» About this task: Copy every record word for word. Pictures are not part of the copy.

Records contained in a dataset
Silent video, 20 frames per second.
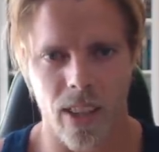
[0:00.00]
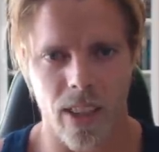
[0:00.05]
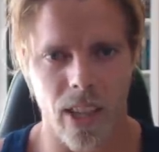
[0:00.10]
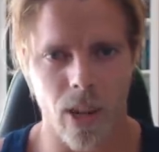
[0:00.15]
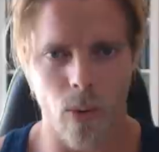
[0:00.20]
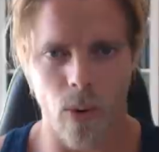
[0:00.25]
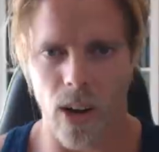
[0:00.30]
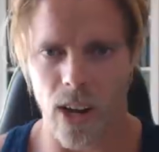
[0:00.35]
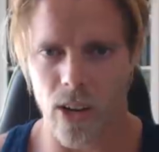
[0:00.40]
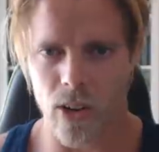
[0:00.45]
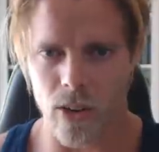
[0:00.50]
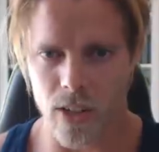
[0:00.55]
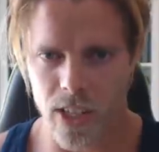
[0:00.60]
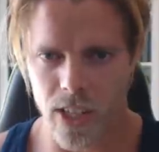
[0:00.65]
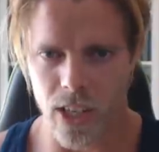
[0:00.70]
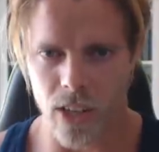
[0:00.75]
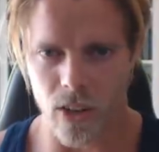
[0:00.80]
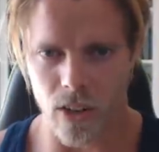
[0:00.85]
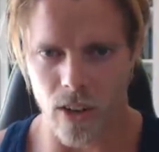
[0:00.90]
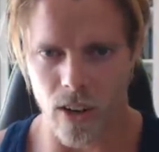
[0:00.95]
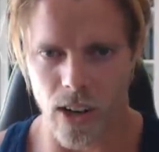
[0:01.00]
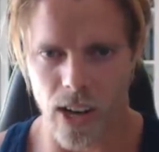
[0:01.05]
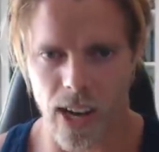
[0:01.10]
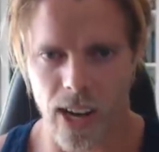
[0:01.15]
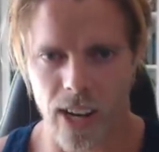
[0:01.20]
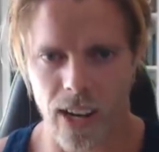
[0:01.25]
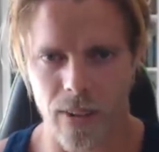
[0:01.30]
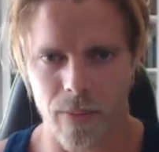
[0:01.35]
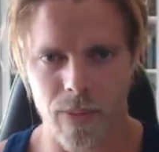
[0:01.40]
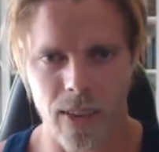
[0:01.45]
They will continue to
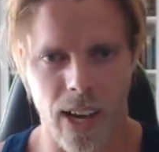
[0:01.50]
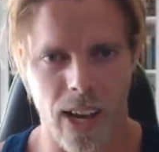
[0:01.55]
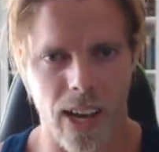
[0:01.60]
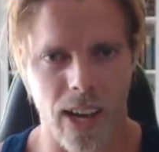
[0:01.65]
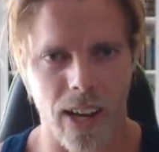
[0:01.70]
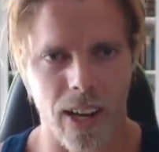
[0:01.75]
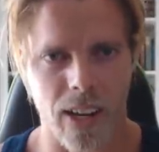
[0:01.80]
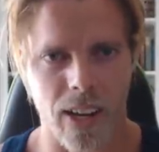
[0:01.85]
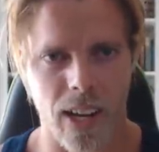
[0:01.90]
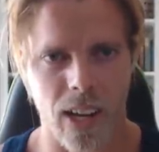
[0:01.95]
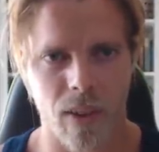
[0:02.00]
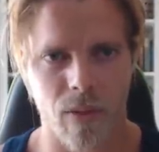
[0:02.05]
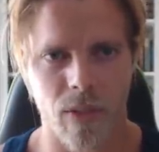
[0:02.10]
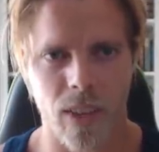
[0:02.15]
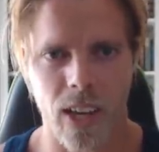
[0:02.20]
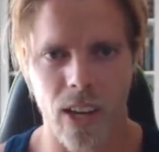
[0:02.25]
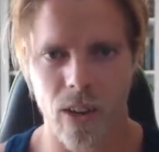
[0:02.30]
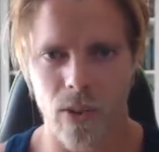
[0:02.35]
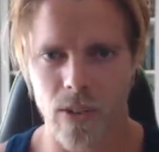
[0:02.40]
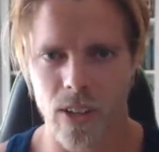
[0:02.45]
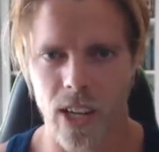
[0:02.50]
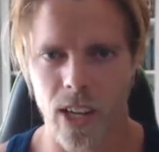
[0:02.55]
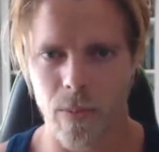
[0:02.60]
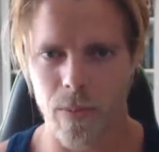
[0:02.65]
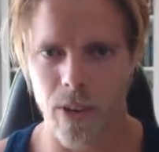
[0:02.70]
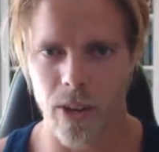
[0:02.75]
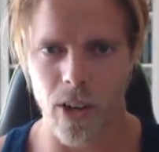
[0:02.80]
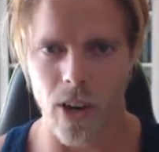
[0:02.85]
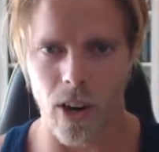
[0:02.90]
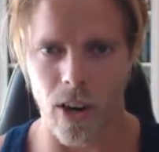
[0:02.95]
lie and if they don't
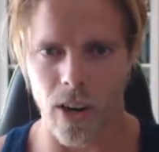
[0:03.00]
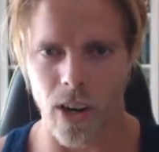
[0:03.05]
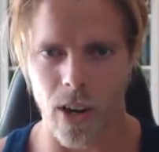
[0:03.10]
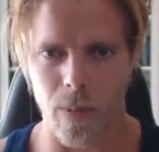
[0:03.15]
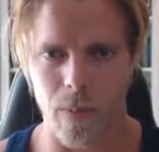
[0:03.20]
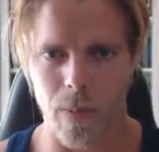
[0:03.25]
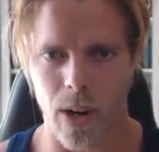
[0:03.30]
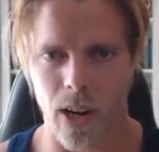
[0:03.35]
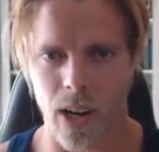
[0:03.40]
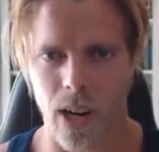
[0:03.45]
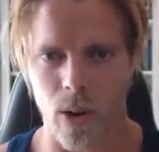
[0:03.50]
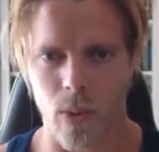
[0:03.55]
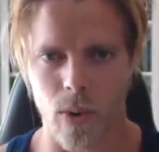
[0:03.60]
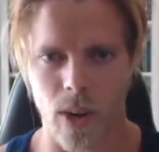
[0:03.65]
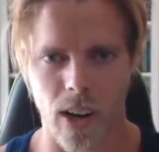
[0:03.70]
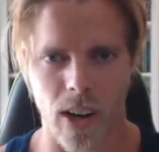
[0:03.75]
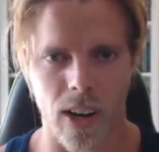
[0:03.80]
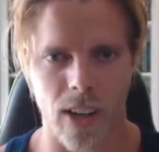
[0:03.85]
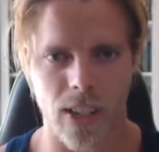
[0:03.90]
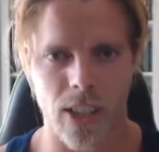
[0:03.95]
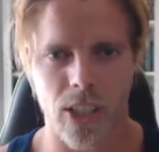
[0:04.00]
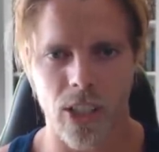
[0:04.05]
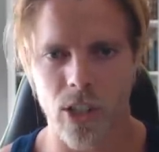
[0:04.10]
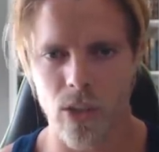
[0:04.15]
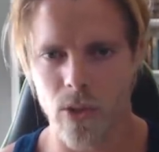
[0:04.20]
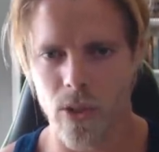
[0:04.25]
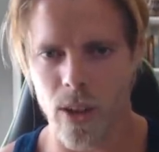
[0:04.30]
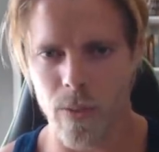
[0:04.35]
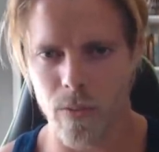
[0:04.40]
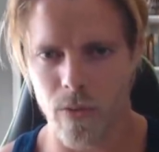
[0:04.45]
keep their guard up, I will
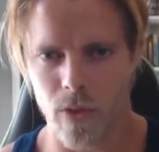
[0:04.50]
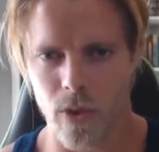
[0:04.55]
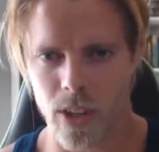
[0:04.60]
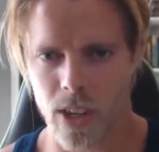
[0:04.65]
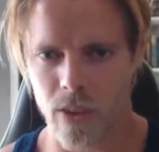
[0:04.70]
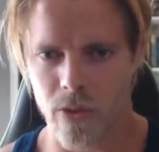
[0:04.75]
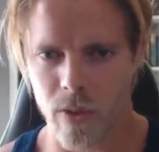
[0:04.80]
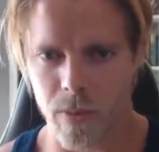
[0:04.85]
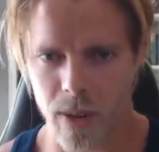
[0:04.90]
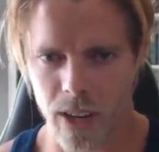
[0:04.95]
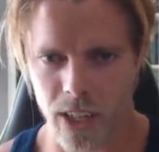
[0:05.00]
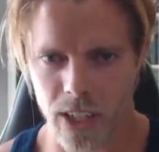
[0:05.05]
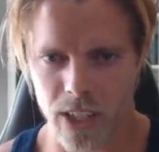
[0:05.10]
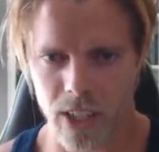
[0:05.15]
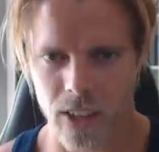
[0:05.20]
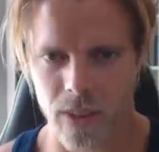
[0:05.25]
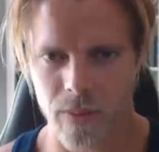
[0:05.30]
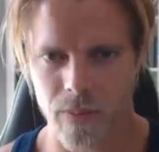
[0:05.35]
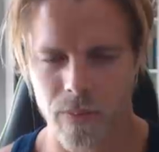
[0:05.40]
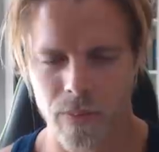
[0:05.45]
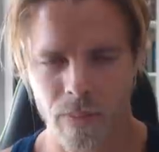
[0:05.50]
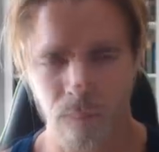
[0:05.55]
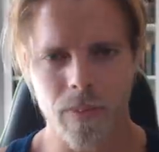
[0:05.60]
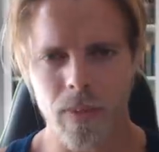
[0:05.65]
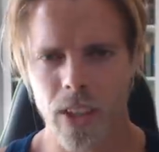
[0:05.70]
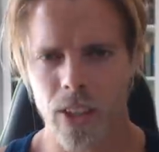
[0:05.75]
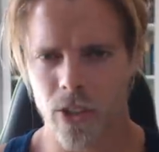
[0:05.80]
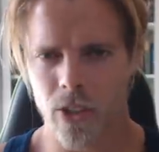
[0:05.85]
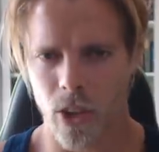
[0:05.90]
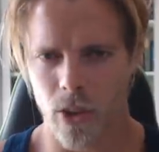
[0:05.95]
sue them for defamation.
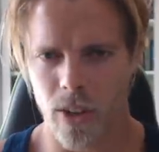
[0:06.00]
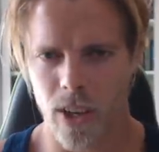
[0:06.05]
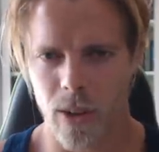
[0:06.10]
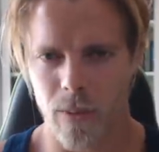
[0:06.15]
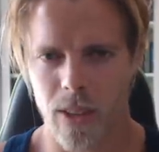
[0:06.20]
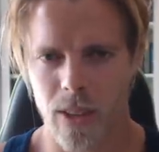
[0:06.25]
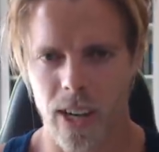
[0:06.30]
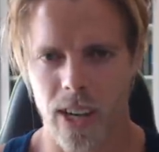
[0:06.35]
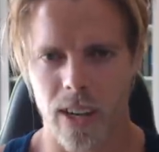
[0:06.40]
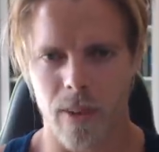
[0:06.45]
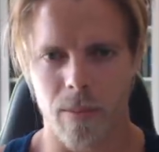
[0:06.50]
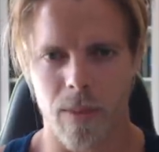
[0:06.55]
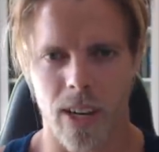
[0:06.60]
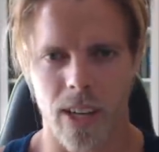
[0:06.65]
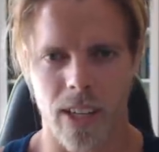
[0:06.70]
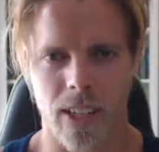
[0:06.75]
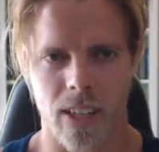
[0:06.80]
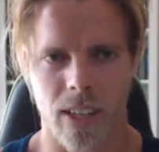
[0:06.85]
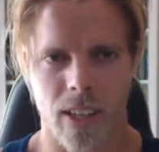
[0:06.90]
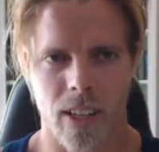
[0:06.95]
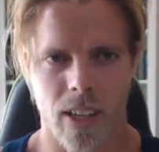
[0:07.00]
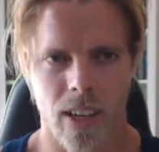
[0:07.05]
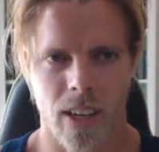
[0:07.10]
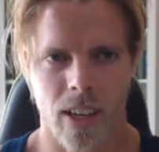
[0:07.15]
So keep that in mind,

» The completed task:
Silent video, 20 frames per second.
[0:00.00]
[0:00.05]
[0:00.10]
[0:00.15]
[0:00.20]
[0:00.25]
[0:00.30]
[0:00.35]
[0:00.40]
[0:00.45]
[0:00.50]
[0:00.55]
[0:00.60]
[0:00.65]
[0:00.70]
[0:00.75]
[0:00.80]
[0:00.85]
[0:00.90]
[0:00.95]
[0:01.00]
[0:01.05]
[0:01.10]
[0:01.15]
[0:01.20]
[0:01.25]
[0:01.30]
[0:01.35]
[0:01.40]
[0:01.45]
They will continue to
[0:01.50]
[0:01.55]
[0:01.60]
[0:01.65]
[0:01.70]
[0:01.75]
[0:01.80]
[0:01.85]
[0:01.90]
[0:01.95]
[0:02.00]
[0:02.05]
[0:02.10]
[0:02.15]
[0:02.20]
[0:02.25]
[0:02.30]
[0:02.35]
[0:02.40]
[0:02.45]
[0:02.50]
[0:02.55]
[0:02.60]
[0:02.65]
[0:02.70]
[0:02.75]
[0:02.80]
[0:02.85]
[0:02.90]
[0:02.95]
lie and if they don't
[0:03.00]
[0:03.05]
[0:03.10]
[0:03.15]
[0:03.20]
[0:03.25]
[0:03.30]
[0:03.35]
[0:03.40]
[0:03.45]
[0:03.50]
[0:03.55]
[0:03.60]
[0:03.65]
[0:03.70]
[0:03.75]
[0:03.80]
[0:03.85]
[0:03.90]
[0:03.95]
[0:04.00]
[0:04.05]
[0:04.10]
[0:04.15]
[0:04.20]
[0:04.25]
[0:04.30]
[0:04.35]
[0:04.40]
[0:04.45]
keep their guard up, I will
[0:04.50]
[0:04.55]
[0:04.60]
[0:04.65]
[0:04.70]
[0:04.75]
[0:04.80]
[0:04.85]
[0:04.90]
[0:04.95]
[0:05.00]
[0:05.05]
[0:05.10]
[0:05.15]
[0:05.20]
[0:05.25]
[0:05.30]
[0:05.35]
[0:05.40]
[0:05.45]
[0:05.50]
[0:05.55]
[0:05.60]
[0:05.65]
[0:05.70]
[0:05.75]
[0:05.80]
[0:05.85]
[0:05.90]
[0:05.95]
sue them for defamation.
[0:06.00]
[0:06.05]
[0:06.10]
[0:06.15]
[0:06.20]
[0:06.25]
[0:06.30]
[0:06.35]
[0:06.40]
[0:06.45]
[0:06.50]
[0:06.55]
[0:06.60]
[0:06.65]
[0:06.70]
[0:06.75]
[0:06.80]
[0:06.85]
[0:06.90]
[0:06.95]
[0:07.00]
[0:07.05]
[0:07.10]
[0:07.15]
So keep that in mind,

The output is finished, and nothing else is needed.